• WHAT TO WORK ON
Instruction for the listing below: copy exactly, and only, the lines from the one holding "[0:00.00-0:01.00]" through its last line, omitting any picture.

• TASK MATERIAL

== Segment start ==

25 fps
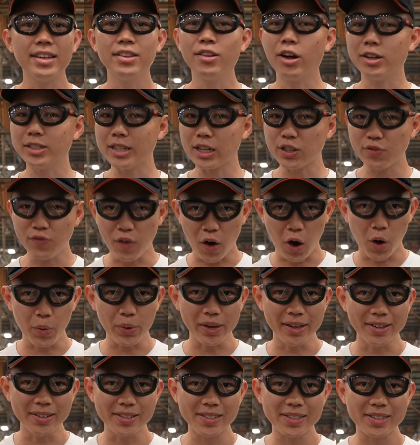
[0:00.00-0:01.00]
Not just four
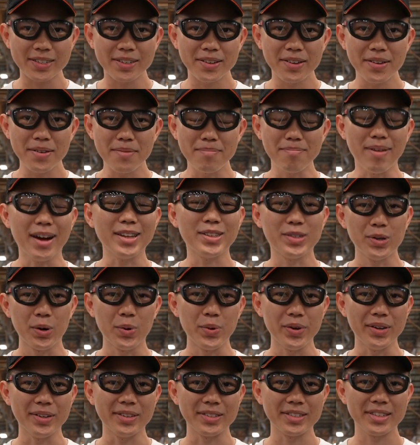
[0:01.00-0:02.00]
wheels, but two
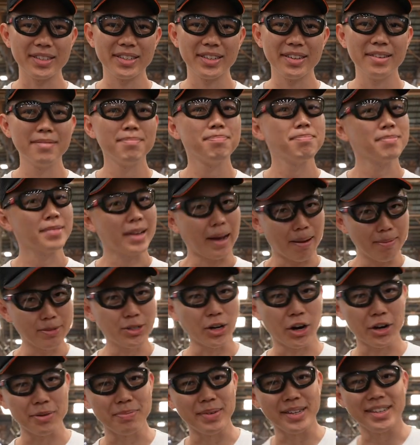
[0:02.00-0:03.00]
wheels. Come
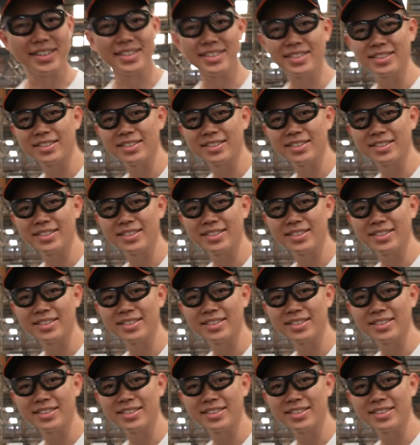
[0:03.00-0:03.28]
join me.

== Segment end ==

• SOLUTION TO THE PROBLEM
[0:00.00-0:01.00]
Not just four
[0:01.00-0:02.00]
wheels, but two
[0:02.00-0:03.00]
wheels. Come
[0:03.00-0:03.28]
join me.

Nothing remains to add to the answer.